Brian Borchers Blog: 2011

My sabbatical leave last fall at the Institute for Pure and Applied Mathematics (IPAM) at UCLA was a wonderful opportunity to get up to speed on some recent developments in convex optimization and to reassess where the field is going. I recently gave a talk to our math department seminar with the somewhat provacative title of Convex Optimization 2.0.

This posting is a brief summary of what I talked about, along with some links to useful resources related to the talk.

I'll start with a quote from R. Tyrrell Rockafellar in 1993.

In fact, the great watershed in optimization isn't between linearity and nonlinearity, but convexity and nonconvexity.

R. Tyrrell Rockafellar (1993)

At the time, this was a somewhat surprising statement. Through the 60's, 70's, and into the 80's, most people working in the field thought of mathematical optimization being divided into two parts- linear programming and nonlinear programming. The central mathematical ideas of linear programming were combinatorial in nature, while the mathematics of nonlinear programming was all about analysis of smooth functions and applications of Newton's method.

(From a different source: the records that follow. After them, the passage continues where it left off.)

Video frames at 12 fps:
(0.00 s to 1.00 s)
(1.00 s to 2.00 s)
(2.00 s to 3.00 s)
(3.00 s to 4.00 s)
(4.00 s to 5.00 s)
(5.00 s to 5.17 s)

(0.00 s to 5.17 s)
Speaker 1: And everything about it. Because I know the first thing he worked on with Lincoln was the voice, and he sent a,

What's amazing to me about this quote is that today, most of the people that I know who are working in optimization would agree with Rockafellar. The point of my talk and this blog post is to tell the story of how we got to this point.

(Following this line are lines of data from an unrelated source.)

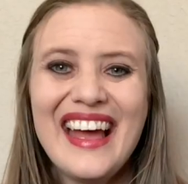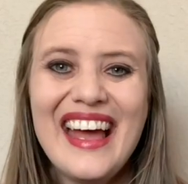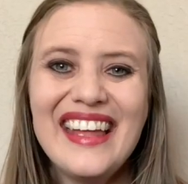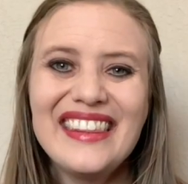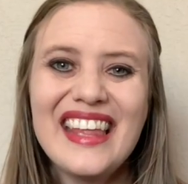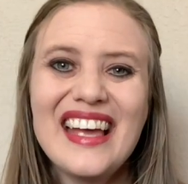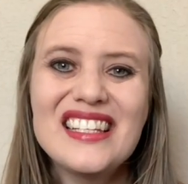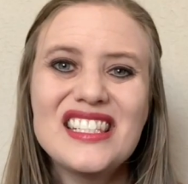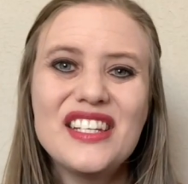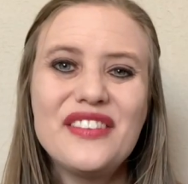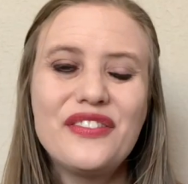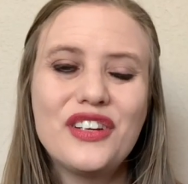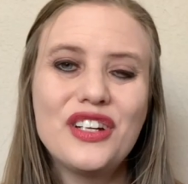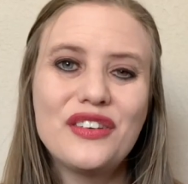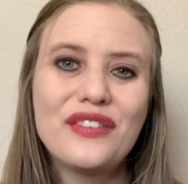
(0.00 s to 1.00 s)
And lastly,
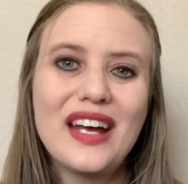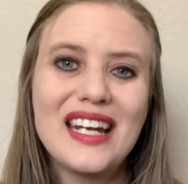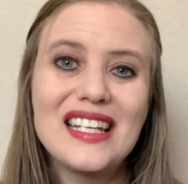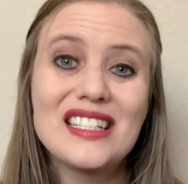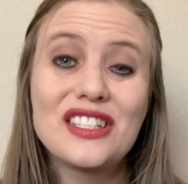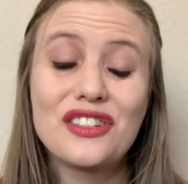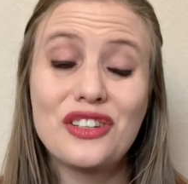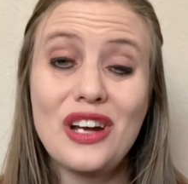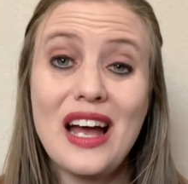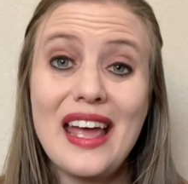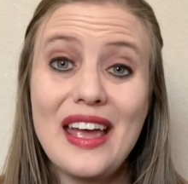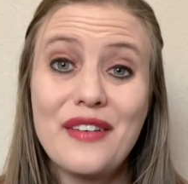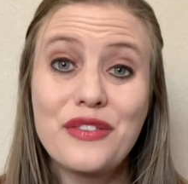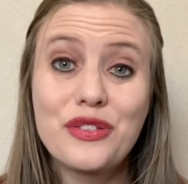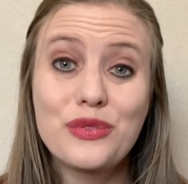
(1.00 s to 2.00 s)
for your writing center, I
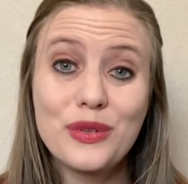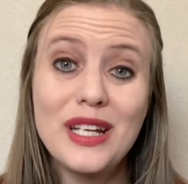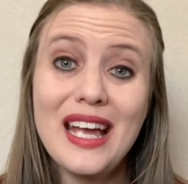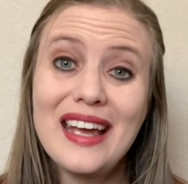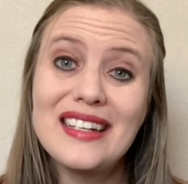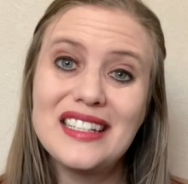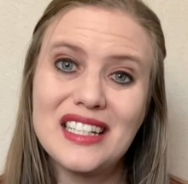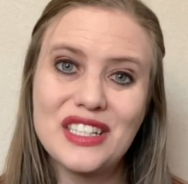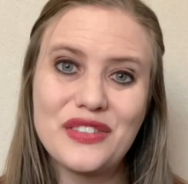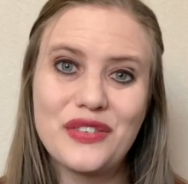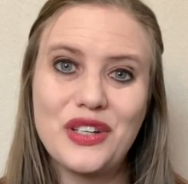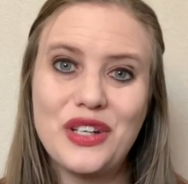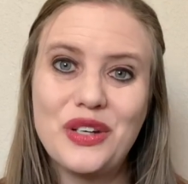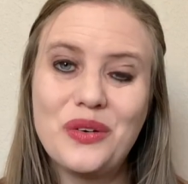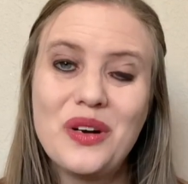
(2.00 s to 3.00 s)
have three ideas for
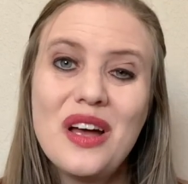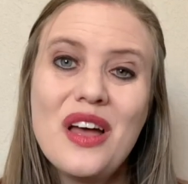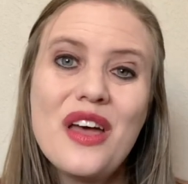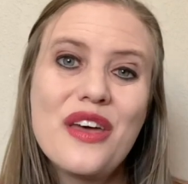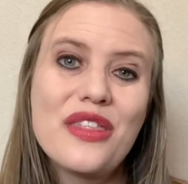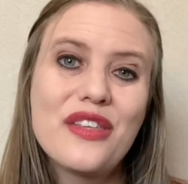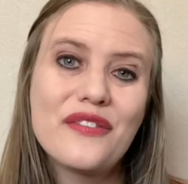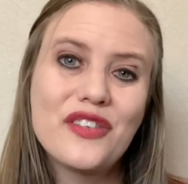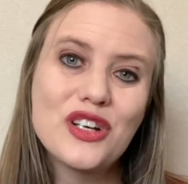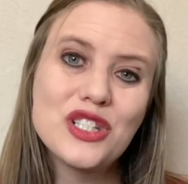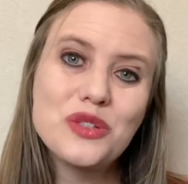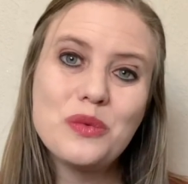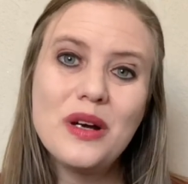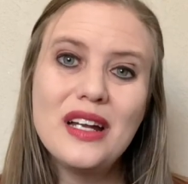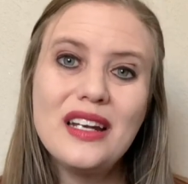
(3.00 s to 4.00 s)
you. The
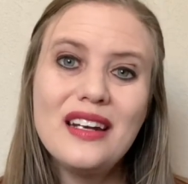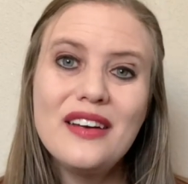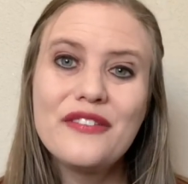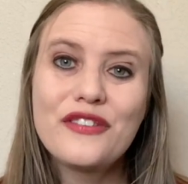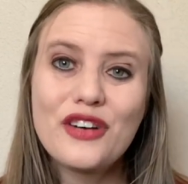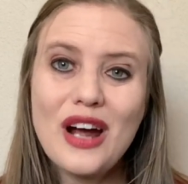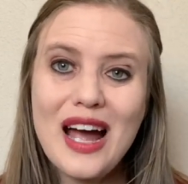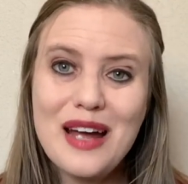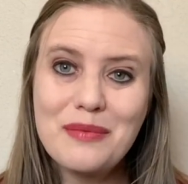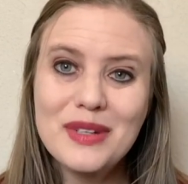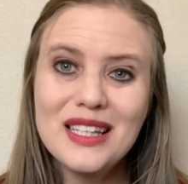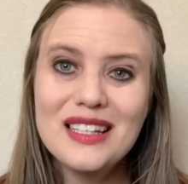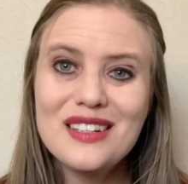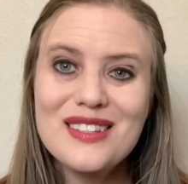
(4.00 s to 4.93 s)
first one, for I'm a Little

George Dantzig's simplex method was the preferred method for solving linear programming problems from the 1950's through the mid 1980's. An enormous amount of research and software development effort (and lots of CPU cycles) were invested in the simplex method.

Methods for nonlinear programming are often divided into first order methods that use only first derivative information and second order methods that use second derivative information to obtain faster convergence. Of course second order methods also require storage that grows quadratically with the size of the problem. Thus first order methods are often preferred for very large scale problems, while second order methods are more commonly used for small to medium sized problems. There are also methods such as the Limited Memory BFGS Method that try to fit into the space between first and second order methods to get faster convergence than the first order methods without the memory requirements of second order methods.

When primal-dual interior point methods for linear programming appeared on the scene in the mid 1980's, it was surprising that ideas from nonlinear programming could actually be useful in linear programming. In less than a decade, these new interior point methods evolved to the point that they were often competitive with the classical simplex method, particularly on very large and degenerate linear programming problems. Interior point methods were also being applied to nonlinear programming problems, further blurring the distinction between linear and nonlinear programming.

Convex optimization problems are problems in which the feasible region is a convex set and the objective function to be minimized is a convex function. Some researchers, including Rockafellar, had worked on methods for solving nonlinear optimization problems that were convex but not necessarily smooth. The huge advantage of this class of problems is that any local minimum of a convex optimization problem is also a global minimum. On the other hand, without smoothness it is impossible to directly apply methods like Newton's method that depend on the differentiability of the objective and constraint functions. Methods for nonsmooth convex optimization (or "nondifferentiable optimization" as it was sometimes called) were quite limited.

After the development of interior point methods for linear programming, it was quickly discovered that the primal-dual interior point method for LP could also be extended to handle other kinds of convex optimization problems. For example, interior point methods can be used to solve convex quadratically constrained programming problems (CQP).

Of particular interest were second order cone programming problems which involve constraints of the form

$
\|Ax-b \|_{2} \leq c^{T}x+d
$

and semidefinite programming problems in which the variable $X$ is a symmetric matrix that is constrained to be positive semidefinite.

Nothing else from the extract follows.